START INFORMATION

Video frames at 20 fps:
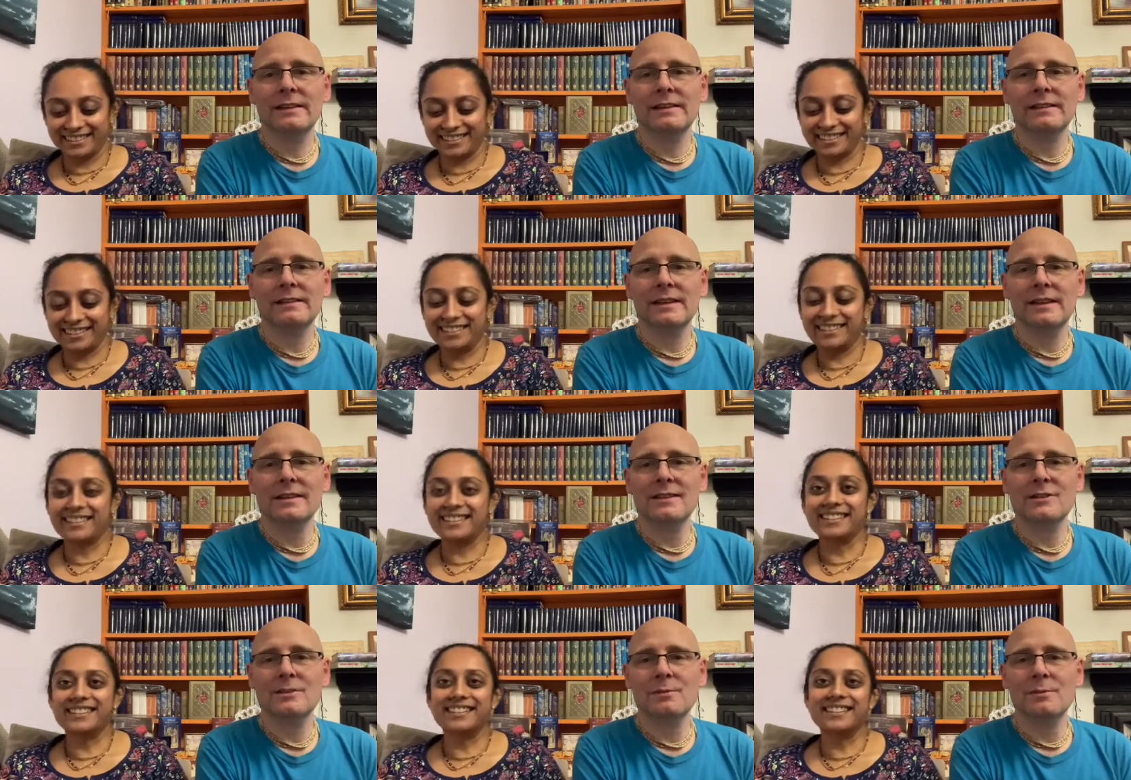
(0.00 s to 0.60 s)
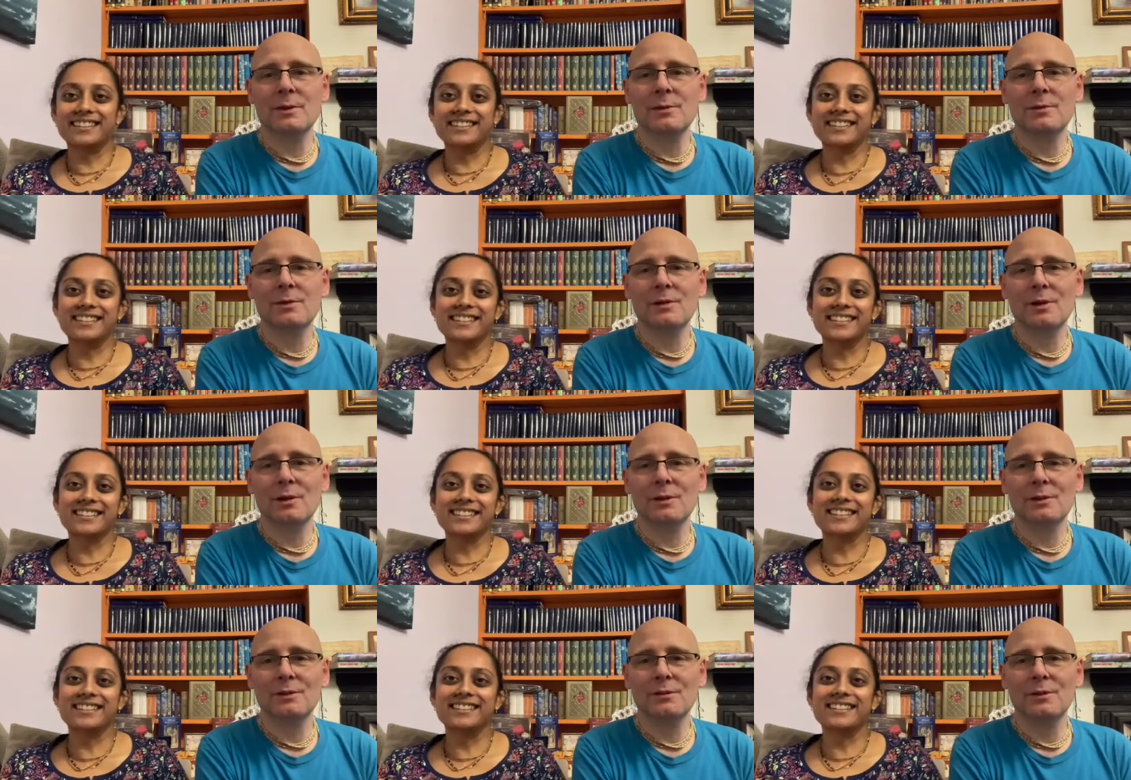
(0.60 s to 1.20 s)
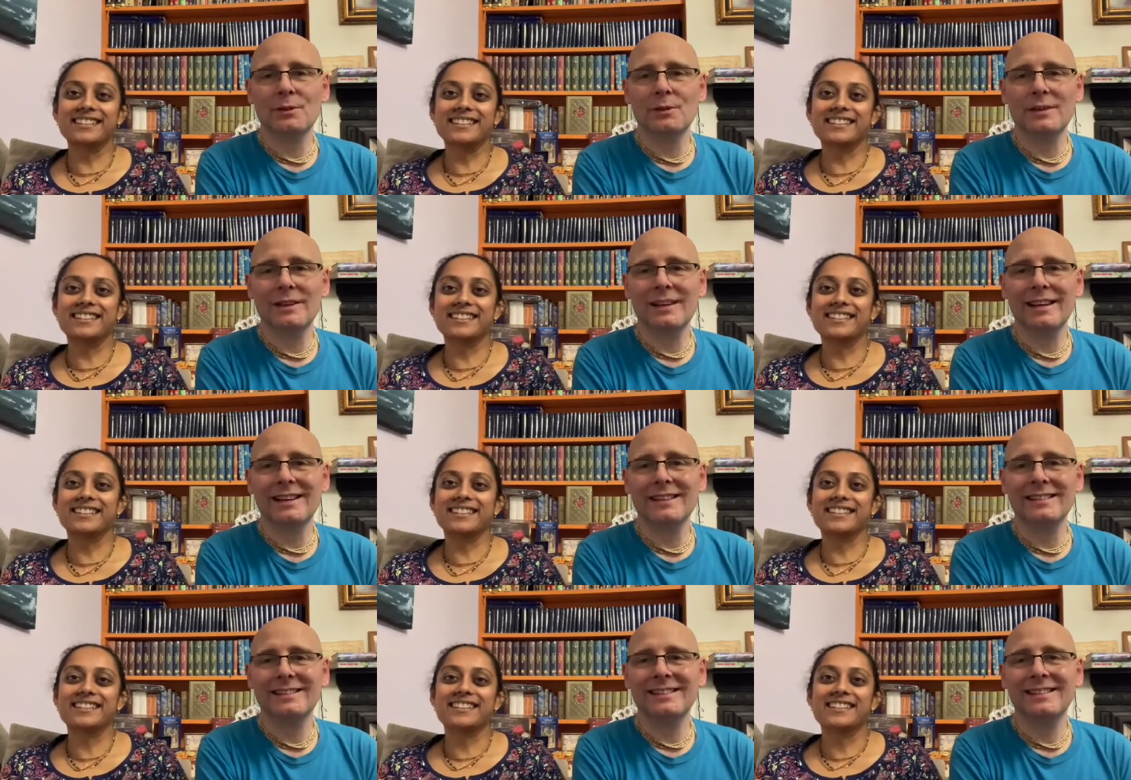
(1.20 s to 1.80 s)
Speaker 1: Nice to be with all of you
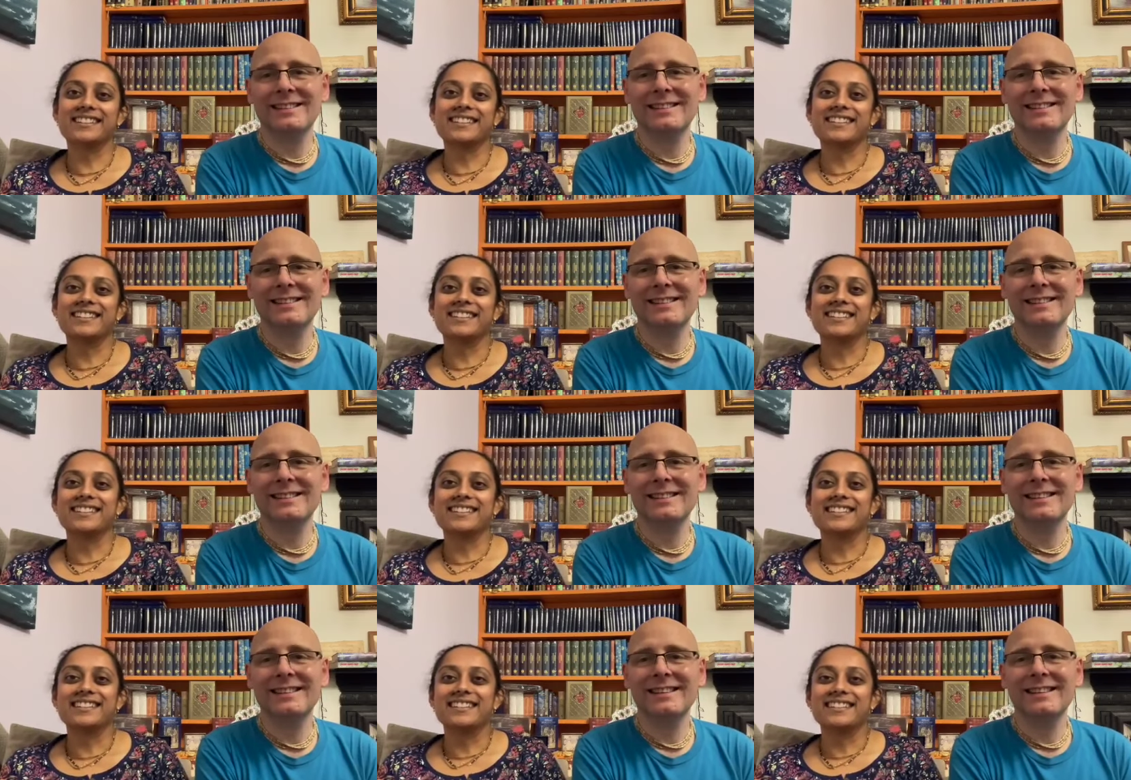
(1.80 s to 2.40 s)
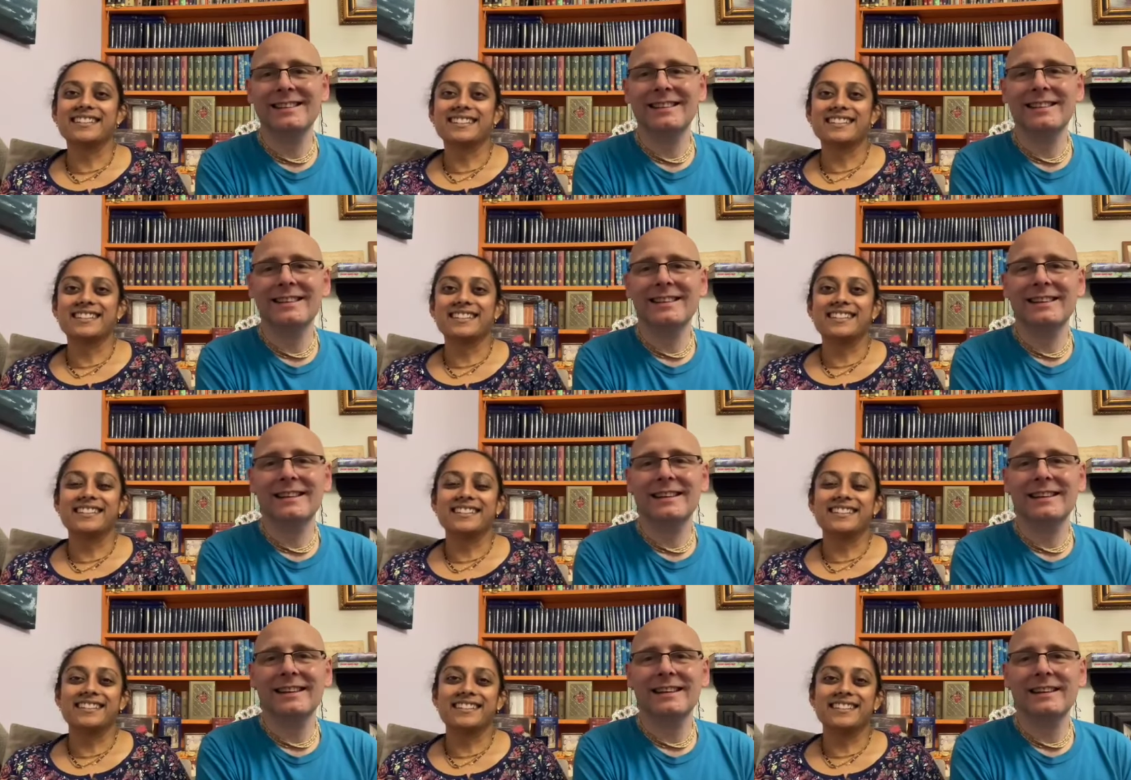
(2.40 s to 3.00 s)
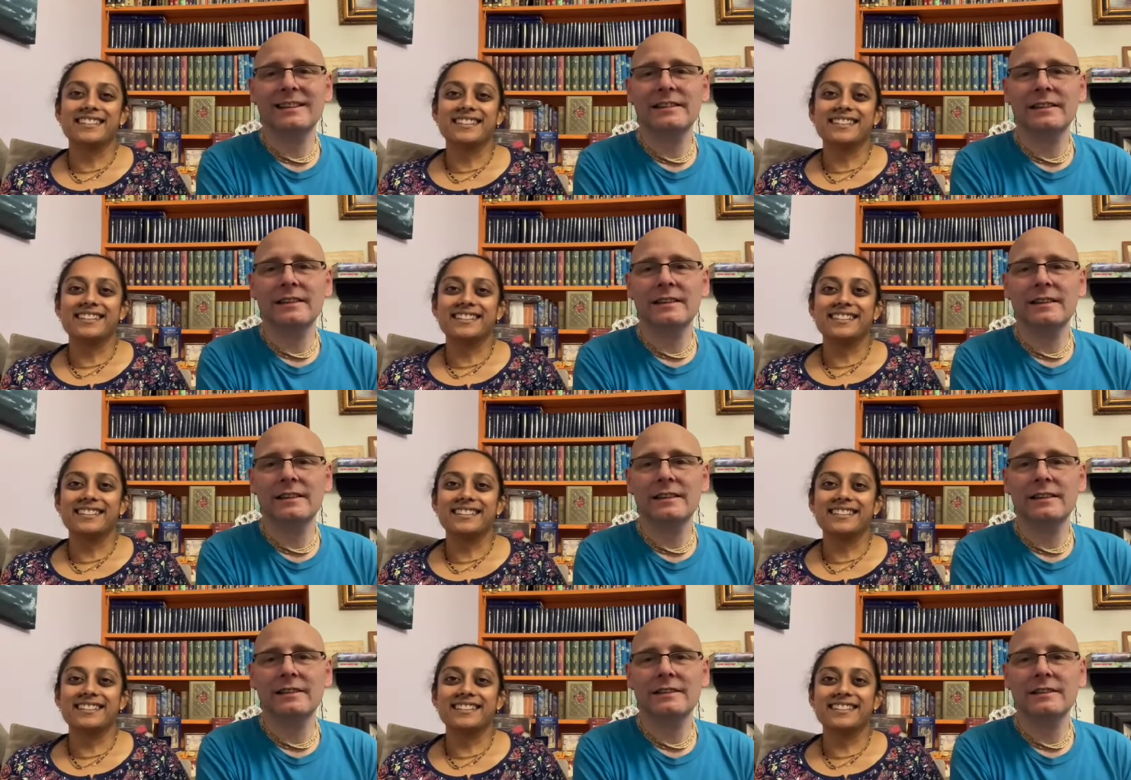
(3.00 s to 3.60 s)
again. And
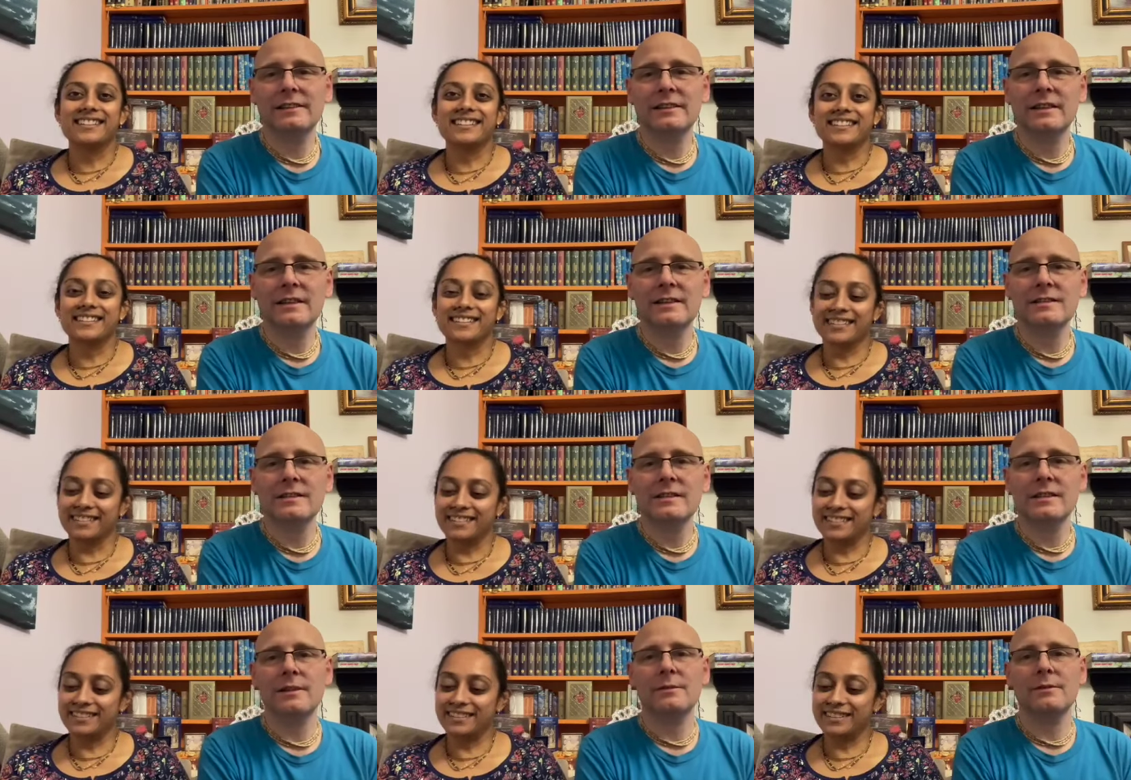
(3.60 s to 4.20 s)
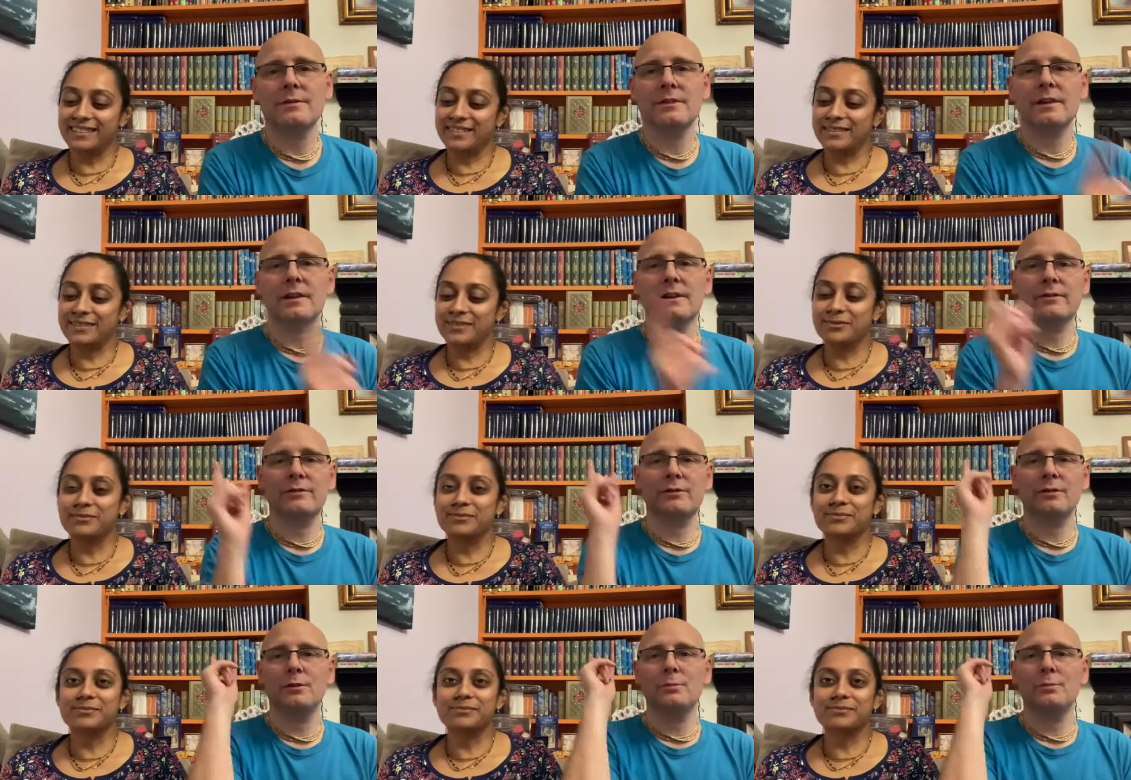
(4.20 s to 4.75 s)
uh, you can see we've got a few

END INFORMATION

## [ACTIVITY]
What is needed is a word-for-word restatement of the lines from the one holding "(1.20 s to 1.80 s)" to the final line of the data above, inclusive, without any pictures.

## [SOLUTION]
(1.20 s to 1.80 s)
Speaker 1: Nice to be with all of you
(1.80 s to 2.40 s)
(2.40 s to 3.00 s)
(3.00 s to 3.60 s)
again. And
(3.60 s to 4.20 s)
(4.20 s to 4.75 s)
uh, you can see we've got a few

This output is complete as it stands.